Reproduce each line of the following material exactly, omitting the images.
---+---
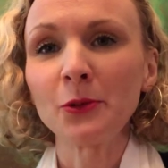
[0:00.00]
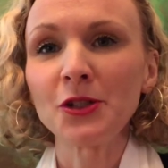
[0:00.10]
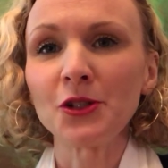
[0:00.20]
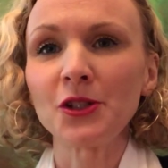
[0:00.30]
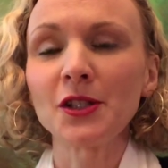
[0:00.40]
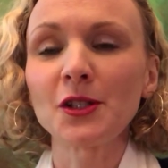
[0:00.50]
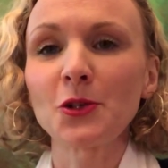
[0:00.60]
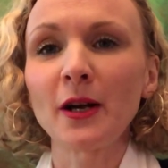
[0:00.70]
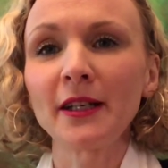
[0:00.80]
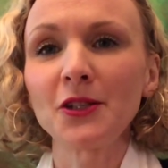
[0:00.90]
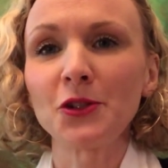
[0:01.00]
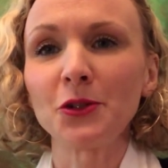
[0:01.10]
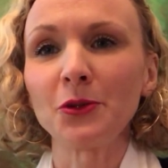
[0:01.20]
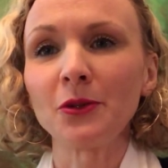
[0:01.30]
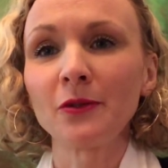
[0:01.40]
We should just try to
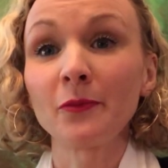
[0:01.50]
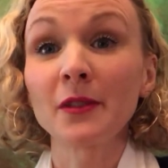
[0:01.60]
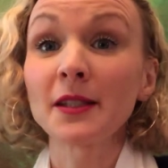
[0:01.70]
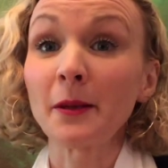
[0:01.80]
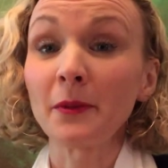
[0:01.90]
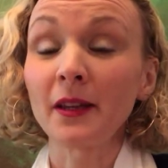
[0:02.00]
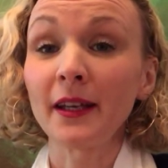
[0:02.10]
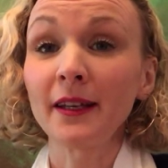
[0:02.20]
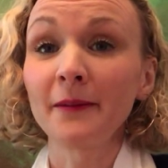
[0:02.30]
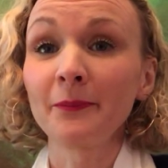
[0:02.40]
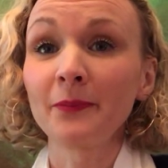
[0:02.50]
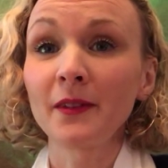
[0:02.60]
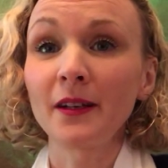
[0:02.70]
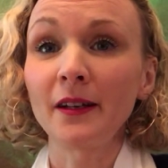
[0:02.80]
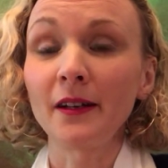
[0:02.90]
do something.
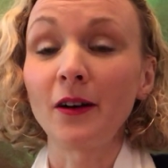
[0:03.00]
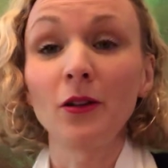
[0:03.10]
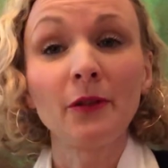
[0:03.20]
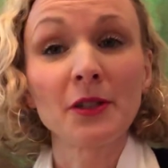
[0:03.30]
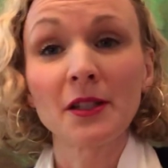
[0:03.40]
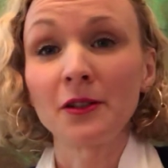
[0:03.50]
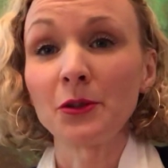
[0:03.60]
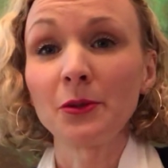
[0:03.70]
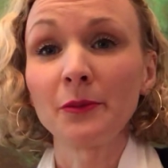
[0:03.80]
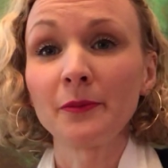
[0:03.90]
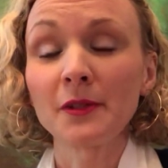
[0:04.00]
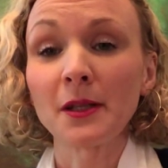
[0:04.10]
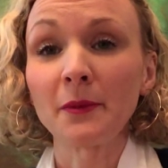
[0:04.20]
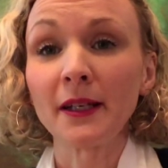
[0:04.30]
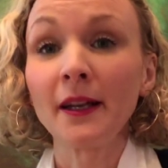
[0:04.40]
All of us can do
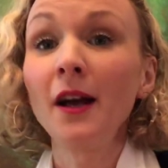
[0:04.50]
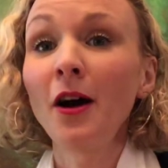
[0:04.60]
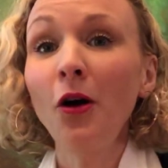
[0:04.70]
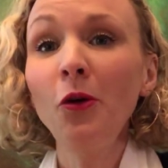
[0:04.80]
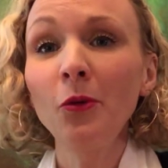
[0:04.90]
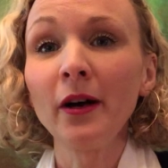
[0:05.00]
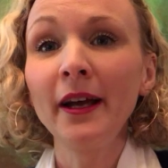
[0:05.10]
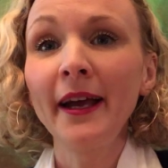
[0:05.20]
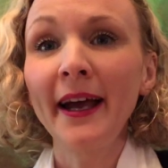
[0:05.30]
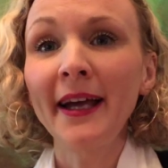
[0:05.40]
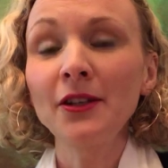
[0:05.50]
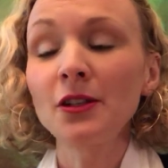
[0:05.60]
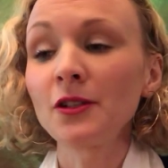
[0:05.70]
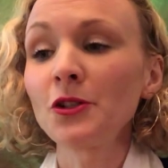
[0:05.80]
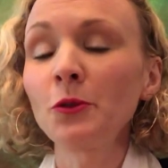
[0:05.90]
something. Oh,
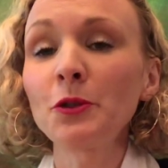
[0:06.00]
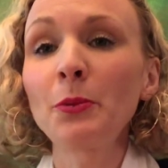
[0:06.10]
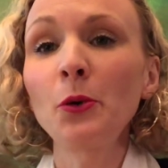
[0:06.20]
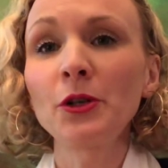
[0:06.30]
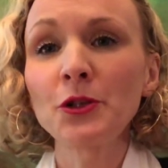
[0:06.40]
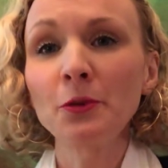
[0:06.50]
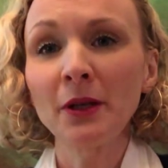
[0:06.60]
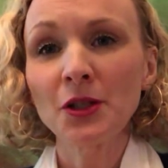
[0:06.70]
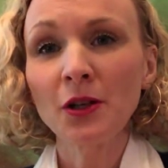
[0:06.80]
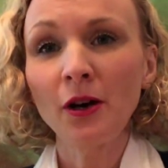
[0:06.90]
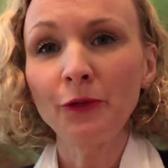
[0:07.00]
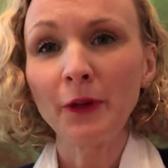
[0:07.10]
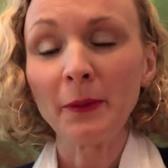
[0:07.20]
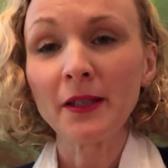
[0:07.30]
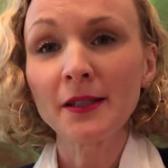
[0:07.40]
and don't pour too much
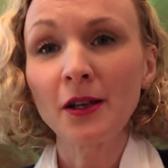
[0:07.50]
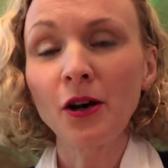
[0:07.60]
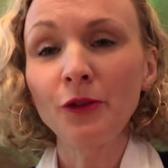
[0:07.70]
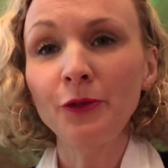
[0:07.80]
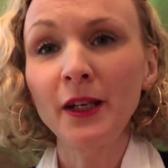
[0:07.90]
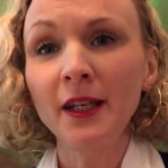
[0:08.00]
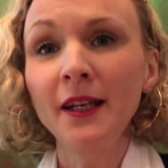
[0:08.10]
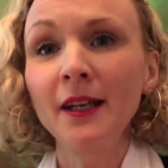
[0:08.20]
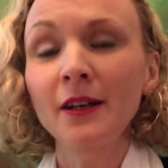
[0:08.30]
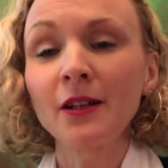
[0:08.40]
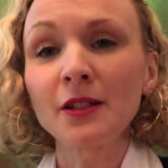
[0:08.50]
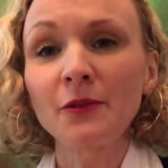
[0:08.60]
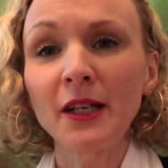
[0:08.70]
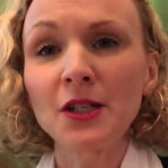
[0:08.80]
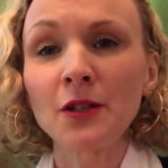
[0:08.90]
coffee, because coffee
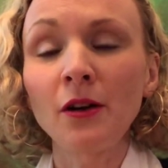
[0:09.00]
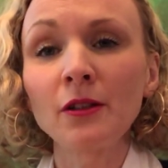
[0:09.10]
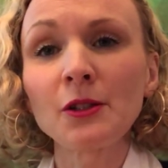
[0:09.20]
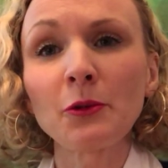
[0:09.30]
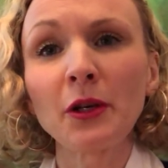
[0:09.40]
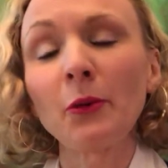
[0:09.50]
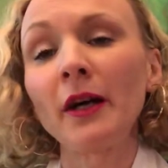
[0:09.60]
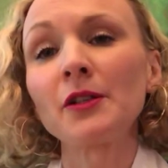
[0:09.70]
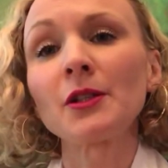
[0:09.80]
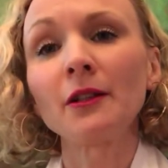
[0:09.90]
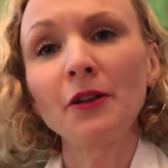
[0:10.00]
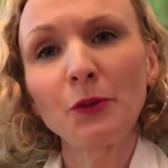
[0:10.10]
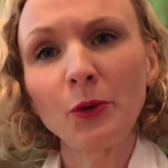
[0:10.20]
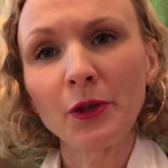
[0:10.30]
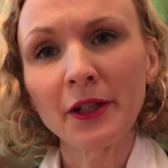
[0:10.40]
cultivation also requires a lot
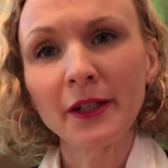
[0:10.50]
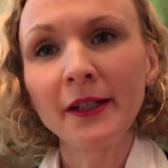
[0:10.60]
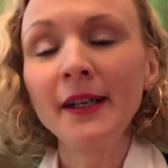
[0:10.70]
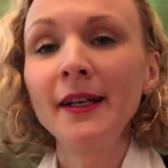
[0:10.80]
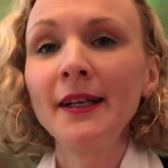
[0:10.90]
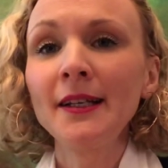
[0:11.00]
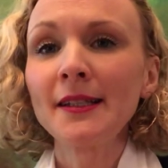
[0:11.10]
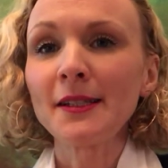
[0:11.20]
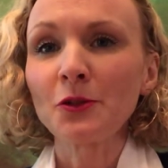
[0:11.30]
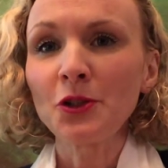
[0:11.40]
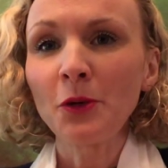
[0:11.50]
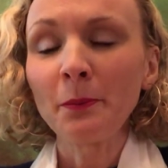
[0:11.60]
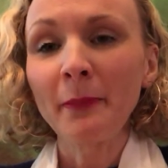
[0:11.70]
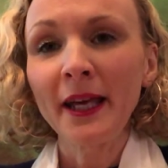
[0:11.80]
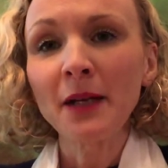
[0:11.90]
of water. So
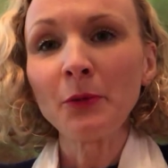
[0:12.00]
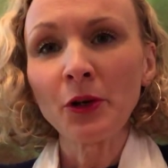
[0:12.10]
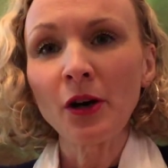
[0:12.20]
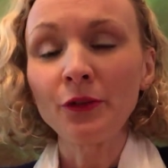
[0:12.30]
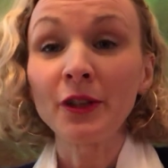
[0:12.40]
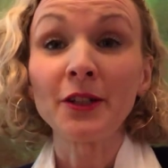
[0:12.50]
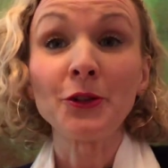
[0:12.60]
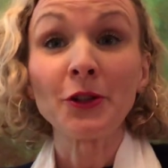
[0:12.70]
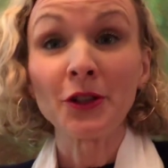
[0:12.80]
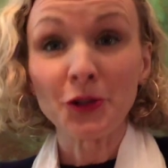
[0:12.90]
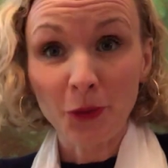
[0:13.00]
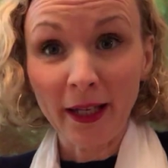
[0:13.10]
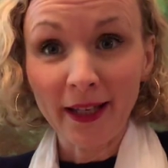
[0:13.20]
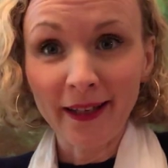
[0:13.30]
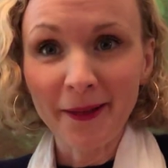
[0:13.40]
don't make more coffee than you're going to
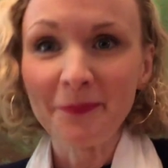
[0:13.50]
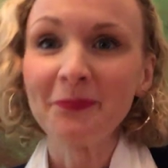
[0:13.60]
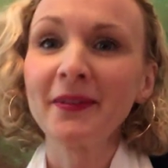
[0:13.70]
drink.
---+---
#### [Task answer]
[0:00.00]
[0:00.10]
[0:00.20]
[0:00.30]
[0:00.40]
[0:00.50]
[0:00.60]
[0:00.70]
[0:00.80]
[0:00.90]
[0:01.00]
[0:01.10]
[0:01.20]
[0:01.30]
[0:01.40]
We should just try to
[0:01.50]
[0:01.60]
[0:01.70]
[0:01.80]
[0:01.90]
[0:02.00]
[0:02.10]
[0:02.20]
[0:02.30]
[0:02.40]
[0:02.50]
[0:02.60]
[0:02.70]
[0:02.80]
[0:02.90]
do something.
[0:03.00]
[0:03.10]
[0:03.20]
[0:03.30]
[0:03.40]
[0:03.50]
[0:03.60]
[0:03.70]
[0:03.80]
[0:03.90]
[0:04.00]
[0:04.10]
[0:04.20]
[0:04.30]
[0:04.40]
All of us can do
[0:04.50]
[0:04.60]
[0:04.70]
[0:04.80]
[0:04.90]
[0:05.00]
[0:05.10]
[0:05.20]
[0:05.30]
[0:05.40]
[0:05.50]
[0:05.60]
[0:05.70]
[0:05.80]
[0:05.90]
something. Oh,
[0:06.00]
[0:06.10]
[0:06.20]
[0:06.30]
[0:06.40]
[0:06.50]
[0:06.60]
[0:06.70]
[0:06.80]
[0:06.90]
[0:07.00]
[0:07.10]
[0:07.20]
[0:07.30]
[0:07.40]
and don't pour too much
[0:07.50]
[0:07.60]
[0:07.70]
[0:07.80]
[0:07.90]
[0:08.00]
[0:08.10]
[0:08.20]
[0:08.30]
[0:08.40]
[0:08.50]
[0:08.60]
[0:08.70]
[0:08.80]
[0:08.90]
coffee, because coffee
[0:09.00]
[0:09.10]
[0:09.20]
[0:09.30]
[0:09.40]
[0:09.50]
[0:09.60]
[0:09.70]
[0:09.80]
[0:09.90]
[0:10.00]
[0:10.10]
[0:10.20]
[0:10.30]
[0:10.40]
cultivation also requires a lot
[0:10.50]
[0:10.60]
[0:10.70]
[0:10.80]
[0:10.90]
[0:11.00]
[0:11.10]
[0:11.20]
[0:11.30]
[0:11.40]
[0:11.50]
[0:11.60]
[0:11.70]
[0:11.80]
[0:11.90]
of water. So
[0:12.00]
[0:12.10]
[0:12.20]
[0:12.30]
[0:12.40]
[0:12.50]
[0:12.60]
[0:12.70]
[0:12.80]
[0:12.90]
[0:13.00]
[0:13.10]
[0:13.20]
[0:13.30]
[0:13.40]
don't make more coffee than you're going to
[0:13.50]
[0:13.60]
[0:13.70]
drink.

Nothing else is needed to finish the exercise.